[BUG] The Hill in a multivariate course
Smith, Alexander J.
SMITHAJ at uwec.edu
Wed Jan 14 12:34:26 PST 2004
As you indicate, I put The Hill right after the introduction to
functions of several variables. It then served as something to refer
back to when gradients and directional derivatives were introduced.
I think most students got lots out of it. The majority of groups would
express y as a linear function of x and then diff h(x,y(x)) wrt x, and
think this was the slope. This just gives "vertical feet per eastward
mile" but it is a good start. I just decided to not stress out about
this. You get to revisit their mistake over and over when the chain rule
is thrown in, and when directional derivatives are introduced.

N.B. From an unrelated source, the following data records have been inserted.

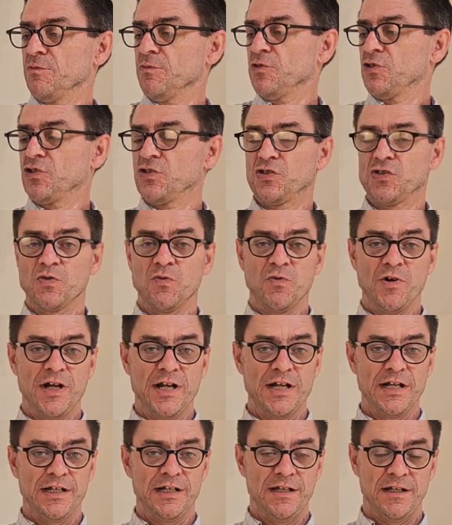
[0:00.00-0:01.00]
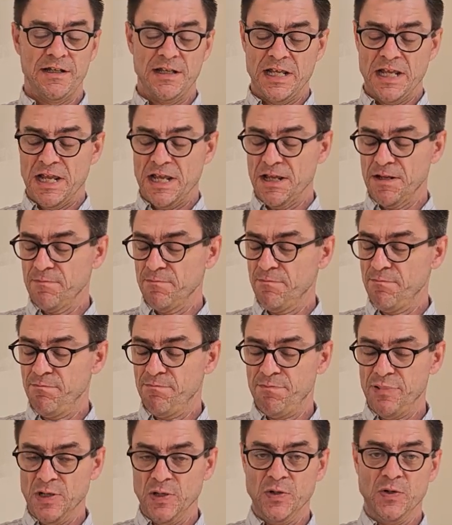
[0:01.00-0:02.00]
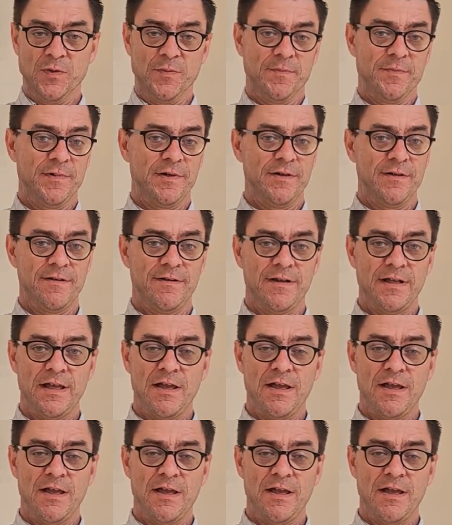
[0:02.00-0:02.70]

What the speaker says: swing and boom.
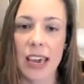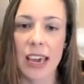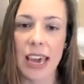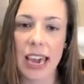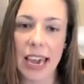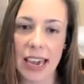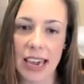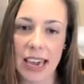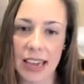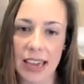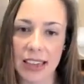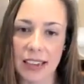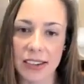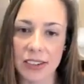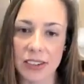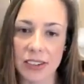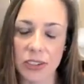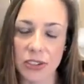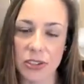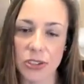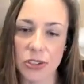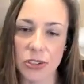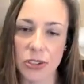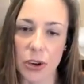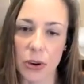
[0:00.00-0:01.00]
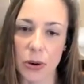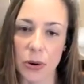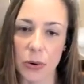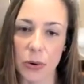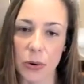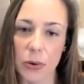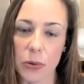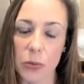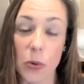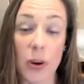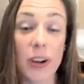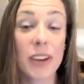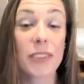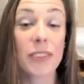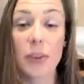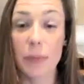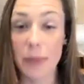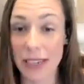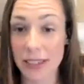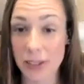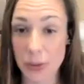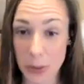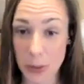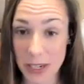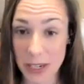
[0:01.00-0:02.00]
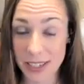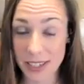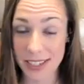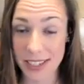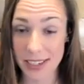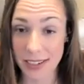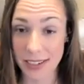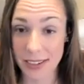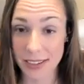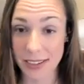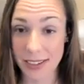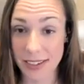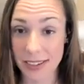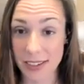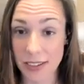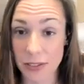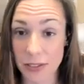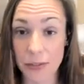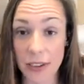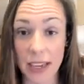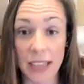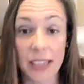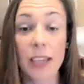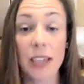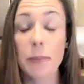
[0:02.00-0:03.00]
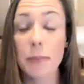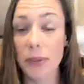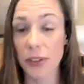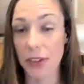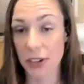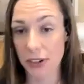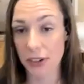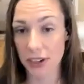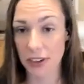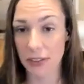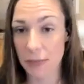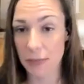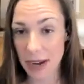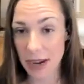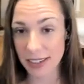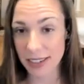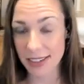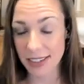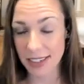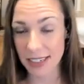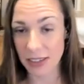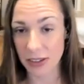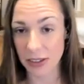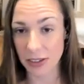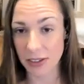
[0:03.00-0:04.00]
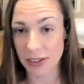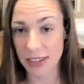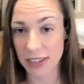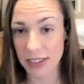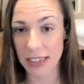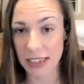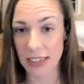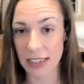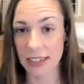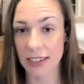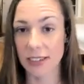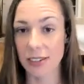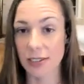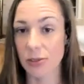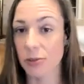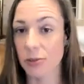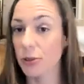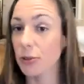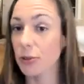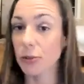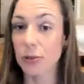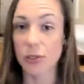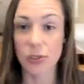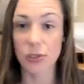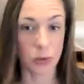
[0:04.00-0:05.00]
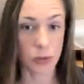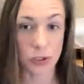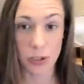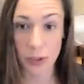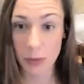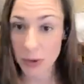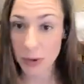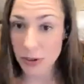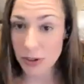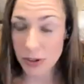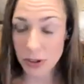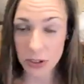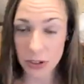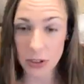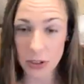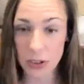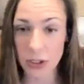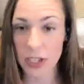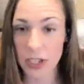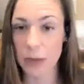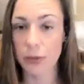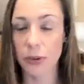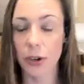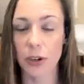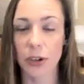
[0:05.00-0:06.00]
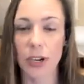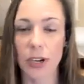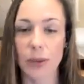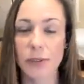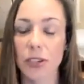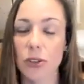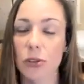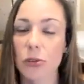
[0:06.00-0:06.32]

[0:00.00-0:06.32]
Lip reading: And so one of the best ways to develop theory of mind skills is through social emotional learning programs,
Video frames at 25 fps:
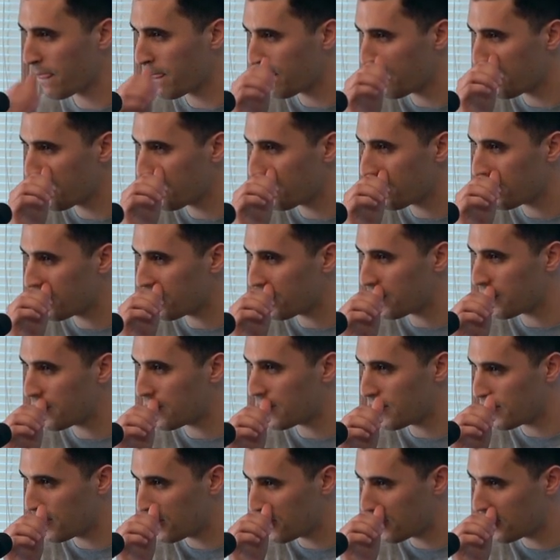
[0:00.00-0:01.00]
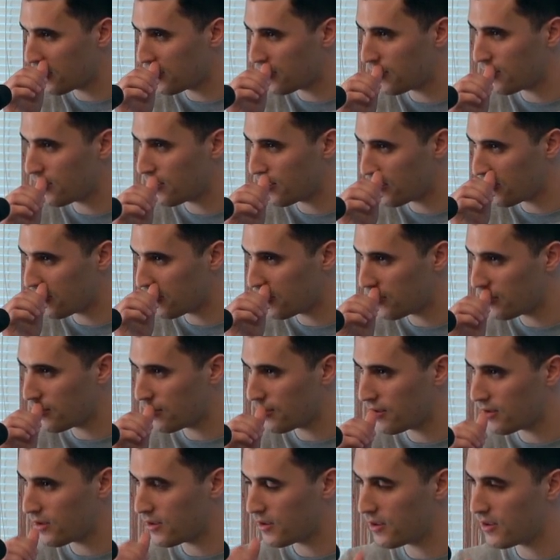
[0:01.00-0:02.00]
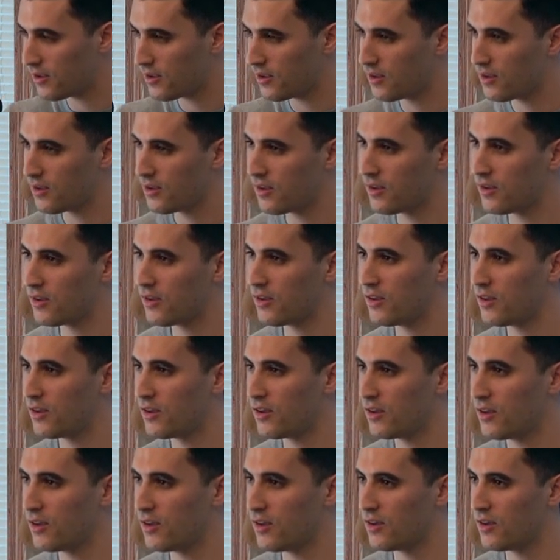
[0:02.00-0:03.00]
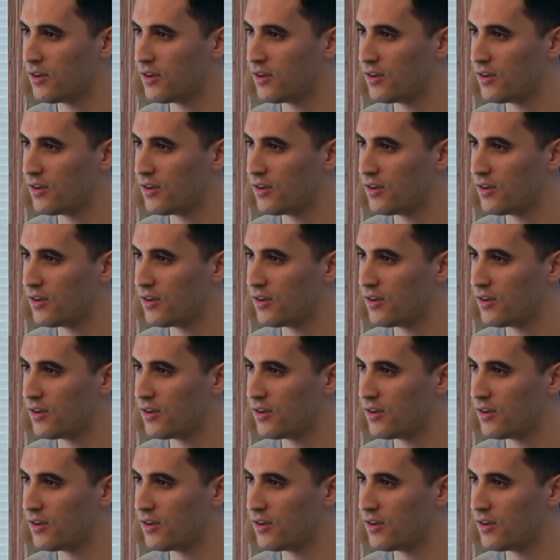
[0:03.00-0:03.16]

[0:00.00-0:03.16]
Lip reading: [no speech]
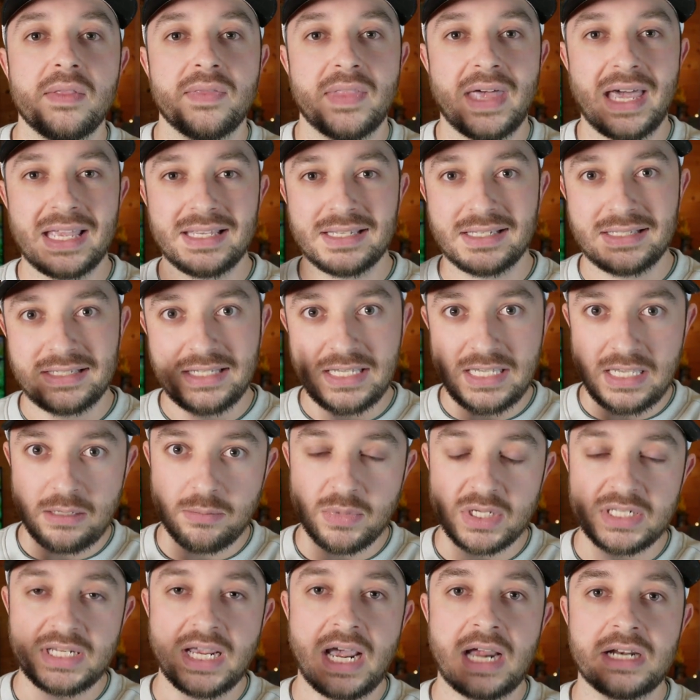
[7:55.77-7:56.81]
that has a
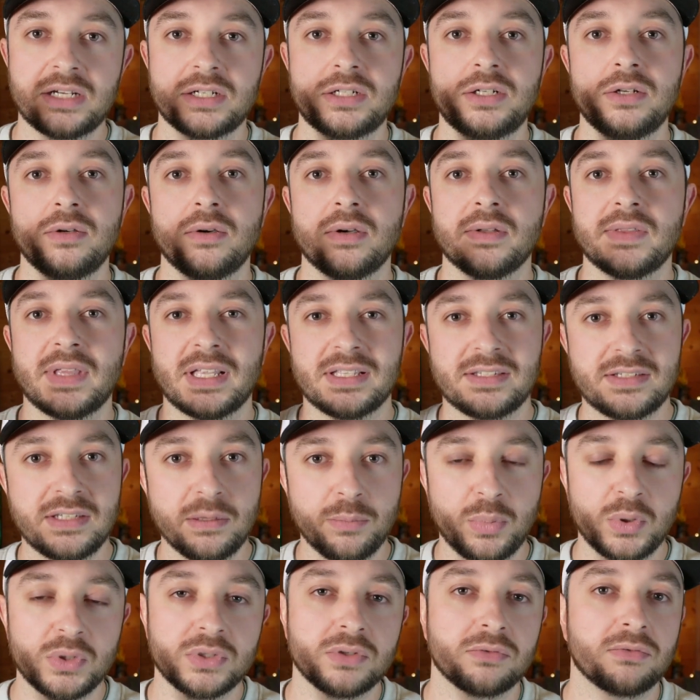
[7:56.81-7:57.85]
team attached to it, that's
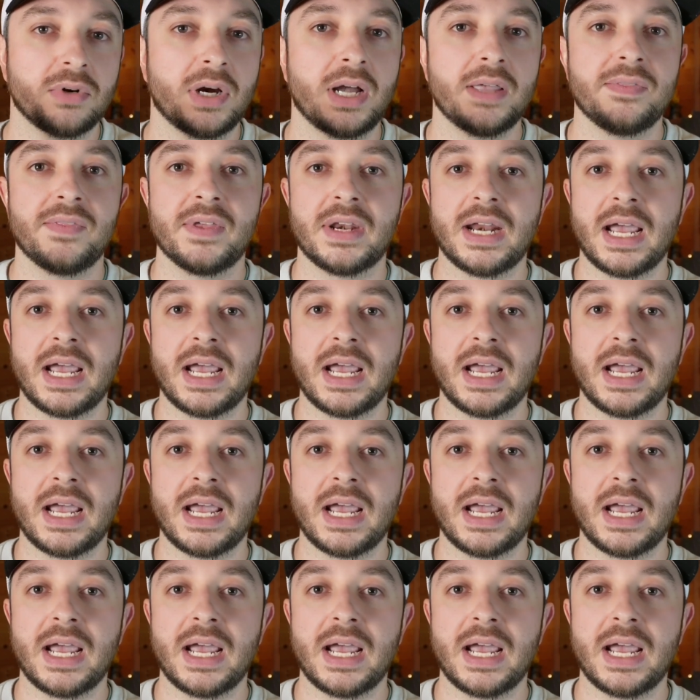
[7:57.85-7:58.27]
simple to run,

I remember groups avidly talking about the steepness question (#3). At
first they all started knocking the problem because it seemed the hill
was unrealistically steep, but then realized the units were feet per
mile. This was good, even if they only found dh/dx instead of dh/ds.
Splitting The Valley worked fine for me. There is the abyss of the
chapter on multiple integrals between Valley I and II. When we finally
did get to line integrals, it was fun to have a paper record with the
"distant" past. In Part I, I only had them compute grad(h).dr. This is
3(a) and (b) with a covering up of the integral. Then when you return in
Part II after line integrals are introduced, everybody is confused but
spooked when they find out that back in Part I, they knew what they were
doing.
Alex
-----Original Message-----
From: bug-bounces at science.oregonstate.edu
[mailto:bug-bounces at science.oregonstate.edu] On Behalf Of Martin Jackson
Sent: Wednesday, January 14, 2004 11:00 AM
To: bug at science.oregonstate.edu
Subject: [BUG] The Hill in a multivariate course
All,
I am preparing to make full use of the Bridge materials in my
multivariate calculus course that starts next week. This is a
semester course (15 weeks) that covers vectors, vector-valued
functions, derivatives of functions of several variables (partial
der, gradients, etc), multiple integrals, and vector calculus. We
use Strauss/Bradley/Smith (3rd edition, Strauss added as an author to
Bradley/Smith).
When I look to lay out Bridge activities through the semester, I see
a big gap between (Which Way is North?/Acceleration/Finding dr) and
The Hill if I wait to do The Hill until gradients are covered. I'm
considering doing The Hill just after introducing functions of
several variables (graphs,level curves). Students would confront the
ideas of slope and "direction of steepest ascent" before developing
the conventional computational tools. This will make all of the
activity essentially open-ended. I might revisit the activity after
we have worked with gradients.
In looking at the schedule of activitites that Alex Smith shared with
us last fall (his message of August 24, 2003), I see he put The Hill
in a spot similar to what I intend. I also note that Alex has The
Valley split into two parts. Alex, can you give us a bit more detail
on this?
Alex also mentioned a gap in the Bridge activities when doing
multiple integrals. In previous semesters, I have had students do
small-group activities to get the volume elements in cylindrical and
spherical coordinates using geometric reasoning.
I would appreciate any thoughts on this use of The Hill.